Extracted records:
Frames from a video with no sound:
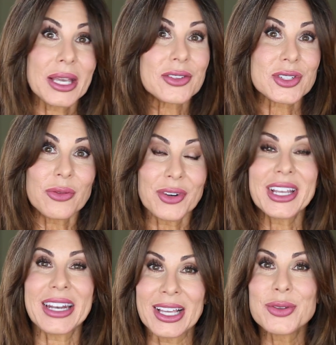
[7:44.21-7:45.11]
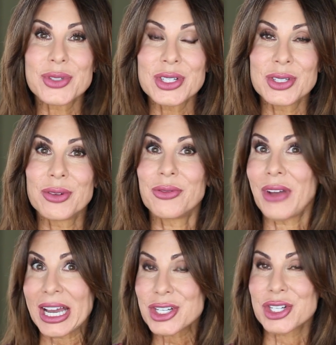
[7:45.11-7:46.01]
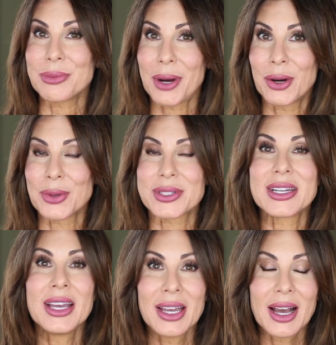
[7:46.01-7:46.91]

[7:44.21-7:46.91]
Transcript: Because don't forget, I used to do fashion posts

» **Work required**: Your copy should match the data above exactly, apart from the pictures.

» **Result below**:
Frames from a video with no sound:
[7:44.21-7:45.11]
[7:45.11-7:46.01]
[7:46.01-7:46.91]

[7:44.21-7:46.91]
Transcript: Because don't forget, I used to do fashion posts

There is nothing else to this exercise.